DMD 0.170 release
Sean Kelly
sean at f4.ca
Tue Oct 24 08:42:13 PDT 2006
Bruno Medeiros wrote:
> Bruno Medeiros wrote:
>> Sean Kelly wrote:
>>> Walter Bright wrote:
>>>> Oskar Linde wrote:
>>>>> One example of a generalizing addition is Tomasz' suggestion for
>>>>> trailing delegates. It generalizes foreach, foreach_reverse and
>>>>> even the while-loop. Such an addition would not only make libraries
>>>>> simpler and more powerful.
>>>>
>>>> foreach_reverse is about as simple as one can get, from a user
>>>> standpoint. It also works efficiently with arrays, which is hugely
>>>> important because most of the time it will be used for arrays.
>>>
>>> For what it's worth, I think iterative operation requirements all
>>> fall into one of three categories: forward, reverse, and unordered.
>>> Forward iteration is by far the most common, so if semantic
>>> differences are involved, it should obviously be the prettiest ;-)

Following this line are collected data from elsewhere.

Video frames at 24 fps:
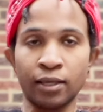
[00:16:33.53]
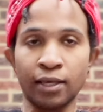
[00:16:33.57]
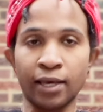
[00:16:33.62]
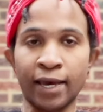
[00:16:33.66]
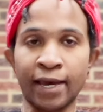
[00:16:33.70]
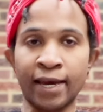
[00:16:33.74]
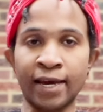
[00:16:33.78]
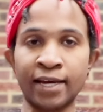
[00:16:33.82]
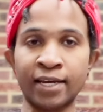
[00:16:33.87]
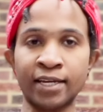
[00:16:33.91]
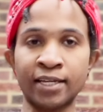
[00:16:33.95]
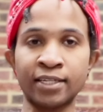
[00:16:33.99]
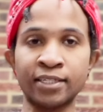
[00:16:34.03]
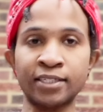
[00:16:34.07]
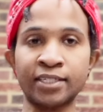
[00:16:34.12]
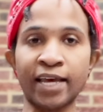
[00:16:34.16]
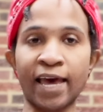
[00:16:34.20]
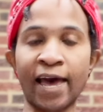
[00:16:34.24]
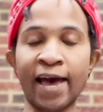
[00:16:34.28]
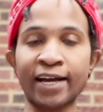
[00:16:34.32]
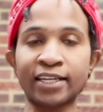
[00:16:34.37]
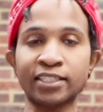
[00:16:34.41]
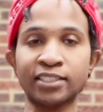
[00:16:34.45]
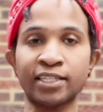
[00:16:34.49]
And
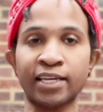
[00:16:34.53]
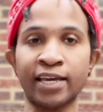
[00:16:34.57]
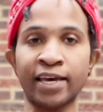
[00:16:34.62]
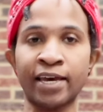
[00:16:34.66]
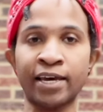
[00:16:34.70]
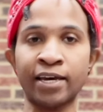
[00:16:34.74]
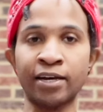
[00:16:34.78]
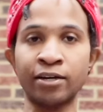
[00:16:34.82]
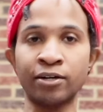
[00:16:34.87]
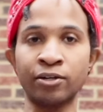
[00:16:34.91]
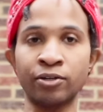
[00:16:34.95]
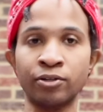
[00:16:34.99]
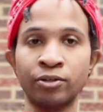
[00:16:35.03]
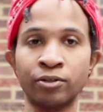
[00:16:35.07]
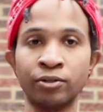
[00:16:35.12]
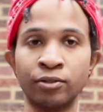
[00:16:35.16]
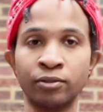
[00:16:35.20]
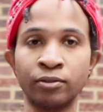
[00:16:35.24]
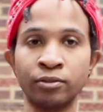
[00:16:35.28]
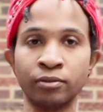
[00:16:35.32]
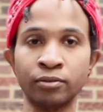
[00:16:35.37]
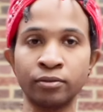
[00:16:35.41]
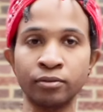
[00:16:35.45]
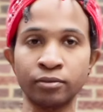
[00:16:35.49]

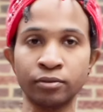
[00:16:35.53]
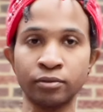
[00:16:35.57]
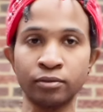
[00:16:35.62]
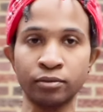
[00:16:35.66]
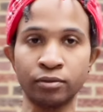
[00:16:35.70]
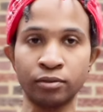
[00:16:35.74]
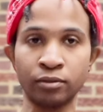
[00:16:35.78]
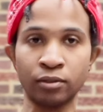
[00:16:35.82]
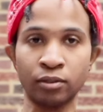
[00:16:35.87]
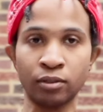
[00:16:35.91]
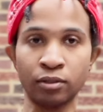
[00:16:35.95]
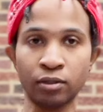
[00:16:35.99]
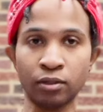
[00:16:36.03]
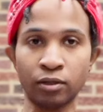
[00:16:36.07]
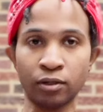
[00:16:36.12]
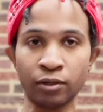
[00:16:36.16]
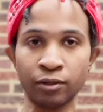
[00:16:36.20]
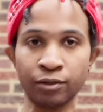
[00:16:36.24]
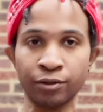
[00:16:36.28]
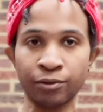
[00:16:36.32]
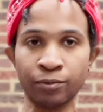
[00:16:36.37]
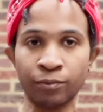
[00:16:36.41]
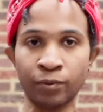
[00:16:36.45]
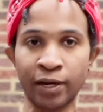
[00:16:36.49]
exhale
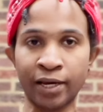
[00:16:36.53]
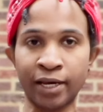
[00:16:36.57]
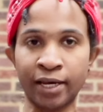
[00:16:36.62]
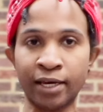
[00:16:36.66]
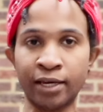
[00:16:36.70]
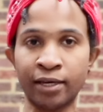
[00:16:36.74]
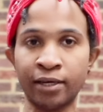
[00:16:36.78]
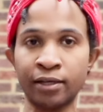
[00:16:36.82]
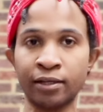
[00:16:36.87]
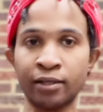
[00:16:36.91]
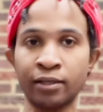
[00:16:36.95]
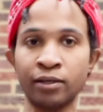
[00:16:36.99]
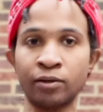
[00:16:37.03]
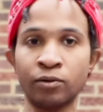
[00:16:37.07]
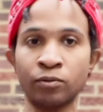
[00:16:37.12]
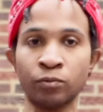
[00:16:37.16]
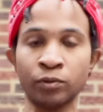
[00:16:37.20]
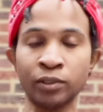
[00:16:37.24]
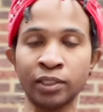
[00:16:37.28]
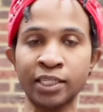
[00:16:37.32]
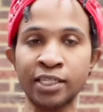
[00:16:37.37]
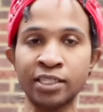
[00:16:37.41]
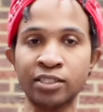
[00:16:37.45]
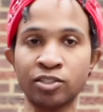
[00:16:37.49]
all the way,
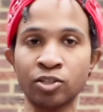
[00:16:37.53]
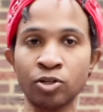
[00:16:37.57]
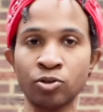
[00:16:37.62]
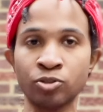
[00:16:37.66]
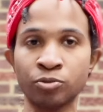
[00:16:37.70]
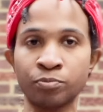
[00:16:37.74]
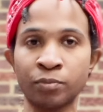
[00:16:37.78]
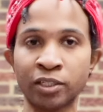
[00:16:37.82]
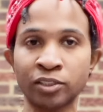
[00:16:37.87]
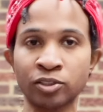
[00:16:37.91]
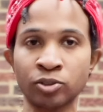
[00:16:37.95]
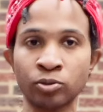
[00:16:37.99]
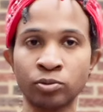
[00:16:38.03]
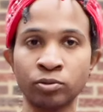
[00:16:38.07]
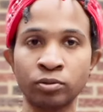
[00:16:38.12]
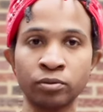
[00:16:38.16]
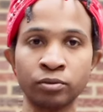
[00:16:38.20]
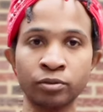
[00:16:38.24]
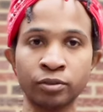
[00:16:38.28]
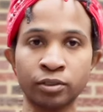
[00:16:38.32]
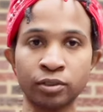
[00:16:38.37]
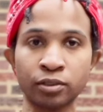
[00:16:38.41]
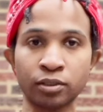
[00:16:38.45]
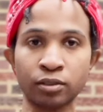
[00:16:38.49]
release those
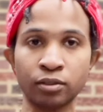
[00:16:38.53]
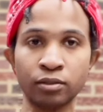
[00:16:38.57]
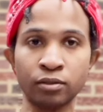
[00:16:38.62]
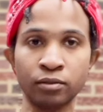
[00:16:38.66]
muscles.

>>> Reverse iteration is not terribly common, but it does find occasional
>>> use in search-oriented algorithms. Unordered (for lack of a better
>>> term) can be used to describe any operation which has no ordering
>>> requirement and simply must be applied to all elements in a sequence.
>>>
>>> I believe it is important that the compiler be able to recognize
>>> forward and reverse iteration at compile-time so optimizations may be
>>> applied. After all, that's the entire point of a built-in foreach in
>>> the first place. Also, the compiler should be allowed to degenerate
>>> both forward and reverse iteration to the third category, unordered,
>>> when it can determine that visitation order has no impact on the
>>> operations being performed. Some criteria for this may be if the
>>> statement block does not contain break, continue, or goto statements,
>>> and if all operations on sequence data are commutative. Optionally,
>>> in instances where a statement block may not qualify for
>>> auto-degeneration, the user should be able to specify that it should
>>> be used anyway. This would also allow user-defined types to
>>> implement unordered operations in non-trivial situations. So we have
>>> something like this:
>>>
>>> foreach() // the default: forward iteration, compiler may degenerate
>>> foreach!(fwd)() // forward iteration, compiler may degenerate
>>> foreach!(rev)() // reverse iteration, compiler may degenerate
>>> foreach!(any)() // unordered: SSE ops may be used, concurrency, etc
>>> foreach!(fwd,strict)() // forward iteration, compiler may not degenerate
>>> foreach!(rev,strict)() // reverse iteration, compiler may not degenerate
>>> foreach!(any,strict)() // unordered, same as without strict
>>>
>>> (the above code above isn't intended to suggest syntax so much as to
>>> describe the operations and restrictions I think may eventually be
>>> useful)
>>>
>>> Does this sound reasonable? And can anyone suggest a cleaner syntax?
>>>
>>>
>>> Sean
>>
>> Here's an idea:
>>
>> foreach(foo, aggregate) { // Unordered, so compiler may optmize
>> foreach(foo, &aggregate.iterForward) { // Ordered and strict
>> foreach(foo, &aggregate.iterReverse) { // Ordered and strict
>>
>> This way the strictness cannot be specified. Is it necessary? That is,
>> is there a case where one wants an *ordered* iteration, but the
>> compiler can optimize into an unordered (parallel) iteration? That
>> does not seem to make sense.
>> One issue here is that one cannot specify an unordered iterator (i.e.,
>> an iterator for the case where the order does not matter), so it
>> defaults to one only. Could there be a structure where there would be
>> more than one meaningful unordered iterator?
>
> Scrap that, duh. Non-ordered 'iteration' is, kinda like you said,
> without breaks or gotos, and thus applied to all elements. So one can
> use regular functions with delegate parameters to do this 'iteration'.
> These non-ordered, complete 'iterations' are actually the
> list/collection 'comprehensions'
> (http://www.digitalmars.com/d/archives/digitalmars/D/39313.html , which
> we knew already, but didn't remember?) which are very easy to
> parallelize (think Google MapReduce). Doesn't this solve the issue, in
> quite cleaner syntax and semantics?
It's a cool idea:
x = vector[ (int t){return t>5;} ]; // subset of vector
vector[] = (inout int x) { x += 100; }; // update all members of vector
However, the second example above seems like it wouldn't work for an
array of delegates, since this is a legal 'copy' syntax.